Las enfermedades hepáticas son uno de los trastornos más comunes en gatos, y cualquier problema en este órgano vital merece atención inmediata. El hígado se encarga de regenerar la energía necesaria para las funciones corporales, filtra sustancias nutritivas y tóxicas para su metabolización o detoxificación, lo que lo hace vulnerable a diversas patologías. Entre ellas destaca el hígado graso o lipidosis hepática, que puede ser mortal si no se trata a tiempo. En este artículo de unCOMO, expertos en salud felina te explicamos los síntomas y tratamiento del hígado graso en gatos, basado en conocimientos veterinarios actualizados.
¿Qué es el hígado graso en gatos o lipidosis hepática?
El hígado graso, conocido también como lipidosis hepática, es una enfermedad hepática poco frecuente en gatos, aunque más común en felinos estrictamente caseros. Su diagnóstico resulta desafiante. Afecta tanto a machos como a hembras, y aunque es habitual en gatos mayores de cinco años, puede ocurrir en cualquier edad.
Esta afección surge cuando el gato deja de comer o reduce drásticamente su ingesta, lo que provoca pérdida de peso. El organismo moviliza las reservas de grasa hacia el hígado para su procesamiento, pero la acumulación excesiva colapsa este órgano, generando insuficiencia hepática. Como resultado, el gato muestra apatía y mayor pérdida de apetito. Si notas estos signos, consulta inmediatamente a un veterinario. Evita dietas estrictas: opta por un alimento de alta calidad, bajo en grasas pero rico en nutrientes esenciales.
Causas del hígado graso en gatos
Controlar el peso y ofrecer una dieta equilibrada es clave. Un gato obeso que pierde apetito por rechazo a la comida, estrés ambiental u otros factores desarrolla anorexia, lo que deriva en fallo hepático y hígado graso.

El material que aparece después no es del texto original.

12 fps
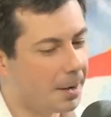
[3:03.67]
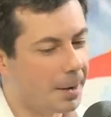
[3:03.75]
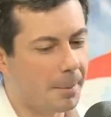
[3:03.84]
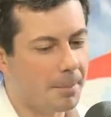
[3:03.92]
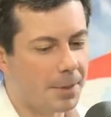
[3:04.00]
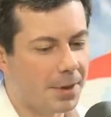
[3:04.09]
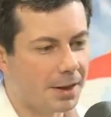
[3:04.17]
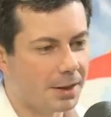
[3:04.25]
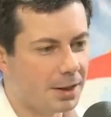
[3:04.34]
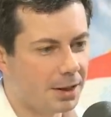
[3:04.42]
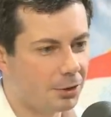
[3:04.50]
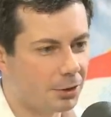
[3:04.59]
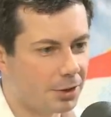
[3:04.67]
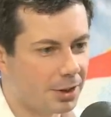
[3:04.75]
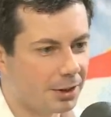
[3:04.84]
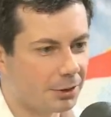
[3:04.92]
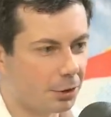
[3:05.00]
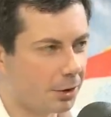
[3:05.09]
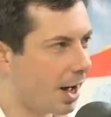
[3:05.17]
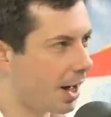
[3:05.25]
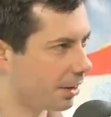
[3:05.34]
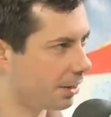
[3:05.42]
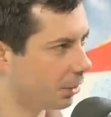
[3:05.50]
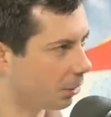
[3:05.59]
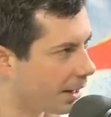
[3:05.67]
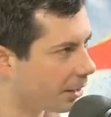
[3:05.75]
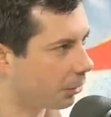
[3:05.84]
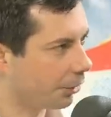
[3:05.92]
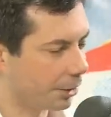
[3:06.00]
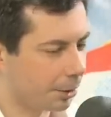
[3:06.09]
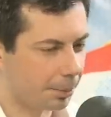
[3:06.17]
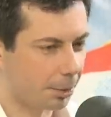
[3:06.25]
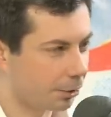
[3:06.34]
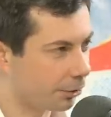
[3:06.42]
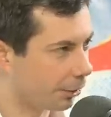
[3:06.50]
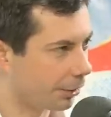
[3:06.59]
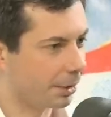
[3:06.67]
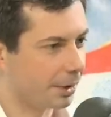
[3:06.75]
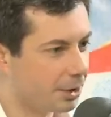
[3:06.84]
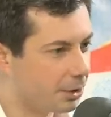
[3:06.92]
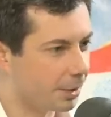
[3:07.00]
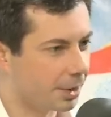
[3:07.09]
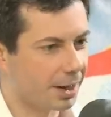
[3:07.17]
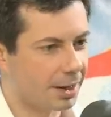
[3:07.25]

Um, that these things are not theoretical; they are personal, they are intimate.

Otras causas del hígado graso en gatos incluyen enfermedades subyacentes que provocan anorexia prolongada:
- Gastroenteritis crónica
- Pancreatitis
- Diabetes
Problemas que impiden la ingesta, como traumatismos mandibulares o infecciones dolorosas, también pueden desencadenarlo si no se resuelven. Cualquier alteración alimentaria favorece el riesgo, por lo que establece horarios fijos de comidas.
Síntomas del hígado graso en gatos
La lipidosis hepática afecta principalmente a gatos obesos que pierden peso repentinamente, aunque es rara en felinos delgados.

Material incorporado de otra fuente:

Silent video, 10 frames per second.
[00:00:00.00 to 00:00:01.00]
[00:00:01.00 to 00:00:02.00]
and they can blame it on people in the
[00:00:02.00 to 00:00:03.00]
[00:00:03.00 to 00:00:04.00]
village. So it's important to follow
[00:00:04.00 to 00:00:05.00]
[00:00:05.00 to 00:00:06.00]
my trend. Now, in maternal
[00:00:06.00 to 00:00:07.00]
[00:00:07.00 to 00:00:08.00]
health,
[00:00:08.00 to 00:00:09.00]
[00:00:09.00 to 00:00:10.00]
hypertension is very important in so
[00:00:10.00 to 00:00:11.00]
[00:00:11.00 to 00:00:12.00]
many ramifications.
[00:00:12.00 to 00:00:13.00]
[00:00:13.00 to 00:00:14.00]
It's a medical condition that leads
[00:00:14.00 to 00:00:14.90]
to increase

Los síntomas del hígado graso en gatos incluyen:
- Anorexia por pérdida de apetito.
- Diarrea o alteraciones en la defecación.
- Ictericia (color amarillento en piel, ojos o encías), vómitos, deshidratación por elevación de bilirrubina.
Estos provocan debilidad general. Ante estos signos, acude al veterinario para pruebas como palpación, radiografías (el hígado se agranda) y análisis, ya que el pronóstico depende de un diagnóstico precoz.
Tratamiento del hígado graso en gatos
Los gatos afectados suelen estar deshidratados, requiriendo fluidoterapia. Se hospitalizan brevemente para recibir fluidos intravenosos, medicación específica y alimentación líquida vía jeringa, hasta recuperar el apetito.
Si persiste la anorexia, se coloca una sonda gástrica nasal o esofágica. Puede necesitarse por días o meses; el veterinario te guiará para su manejo en casa si optas por ello.
Mantén el tratamiento y seguimientos hasta la resolución completa de la acumulación grasa, bajo supervisión profesional.